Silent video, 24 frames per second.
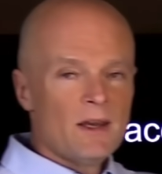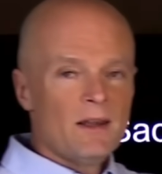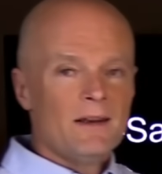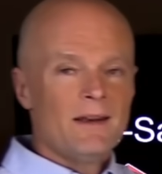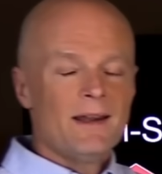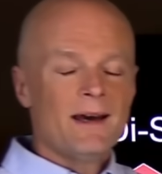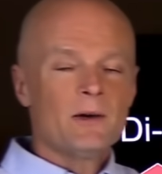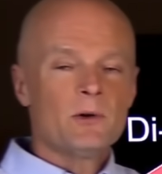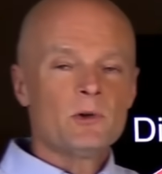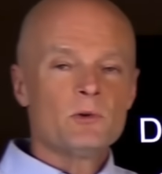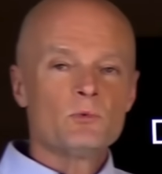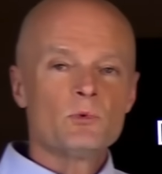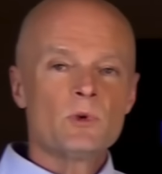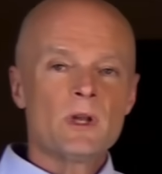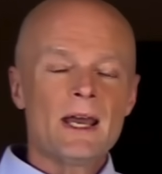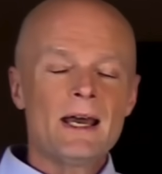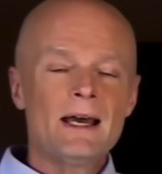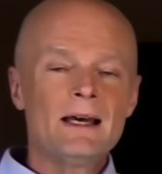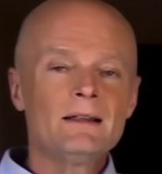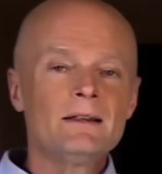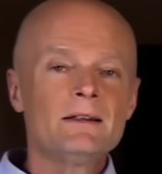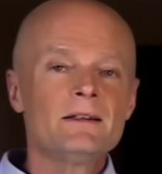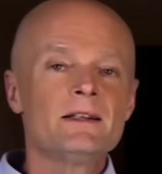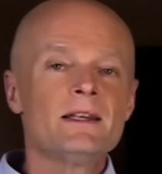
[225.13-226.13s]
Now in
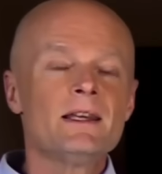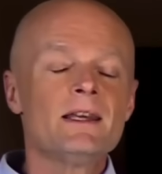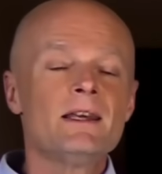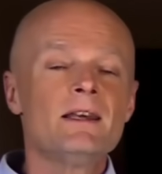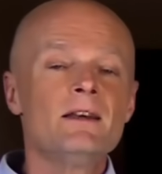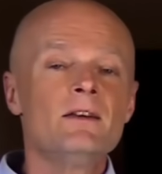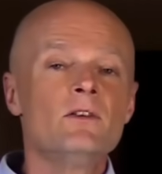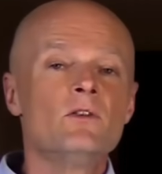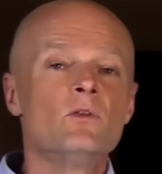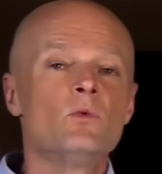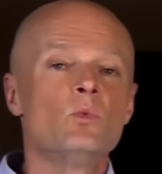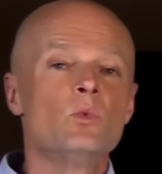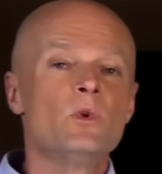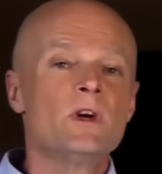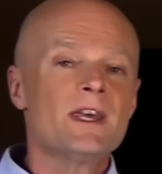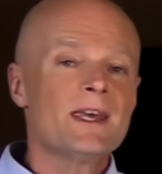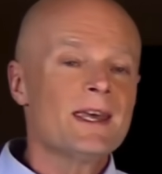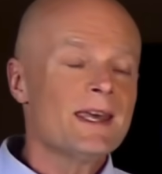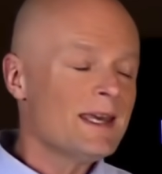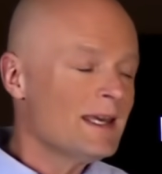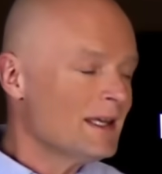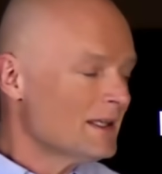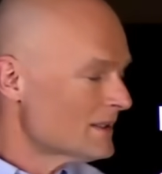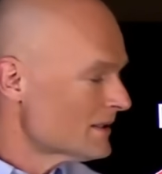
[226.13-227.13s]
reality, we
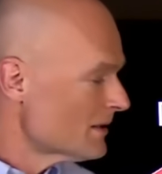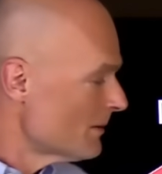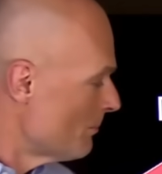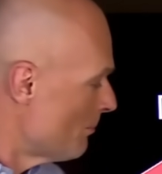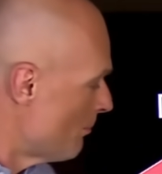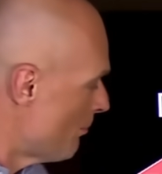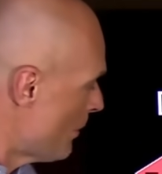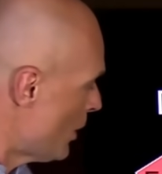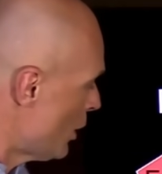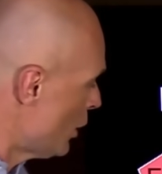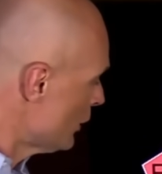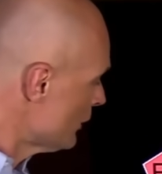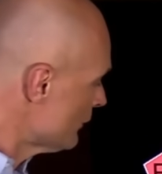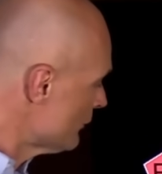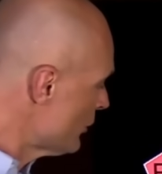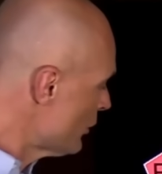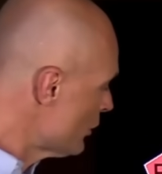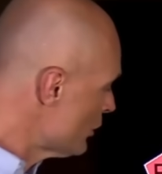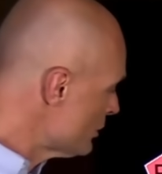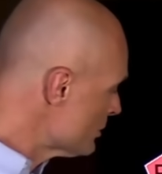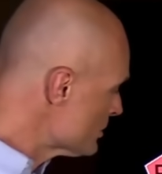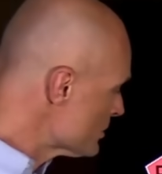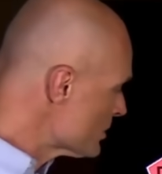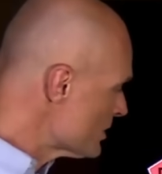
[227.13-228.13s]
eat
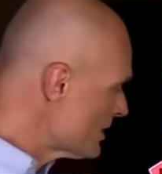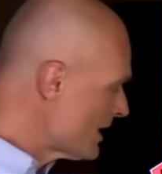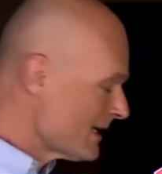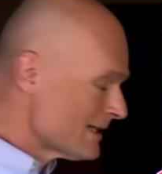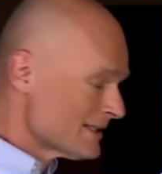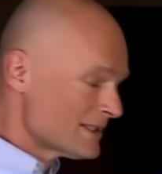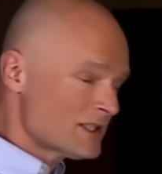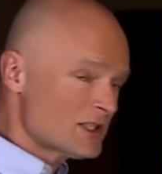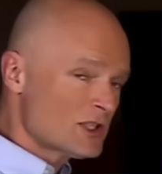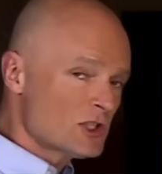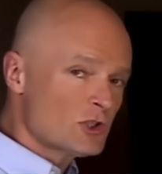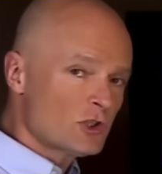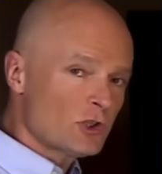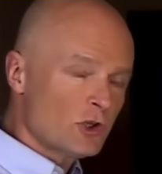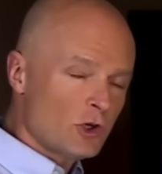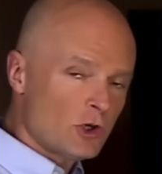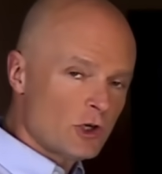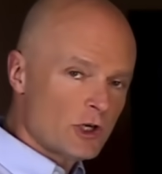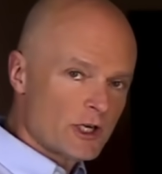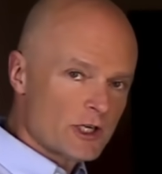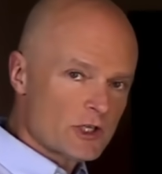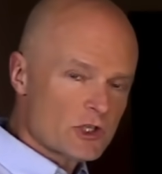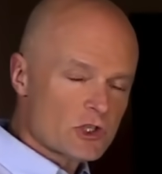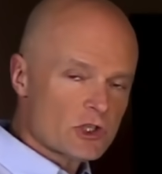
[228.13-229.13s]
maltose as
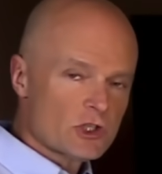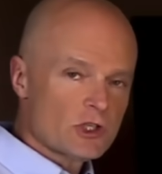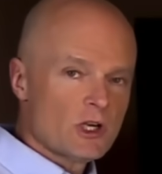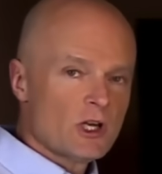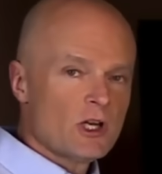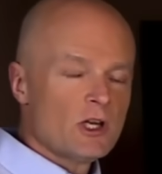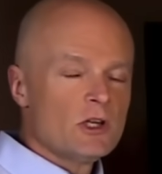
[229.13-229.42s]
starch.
+++
The records above are to be repeated exactly, with every picture removed from the copy.

**SOLUTION FOR THIS TASK**
Silent video, 24 frames per second.
[225.13-226.13s]
Now in
[226.13-227.13s]
reality, we
[227.13-228.13s]
eat
[228.13-229.13s]
maltose as
[229.13-229.42s]
starch.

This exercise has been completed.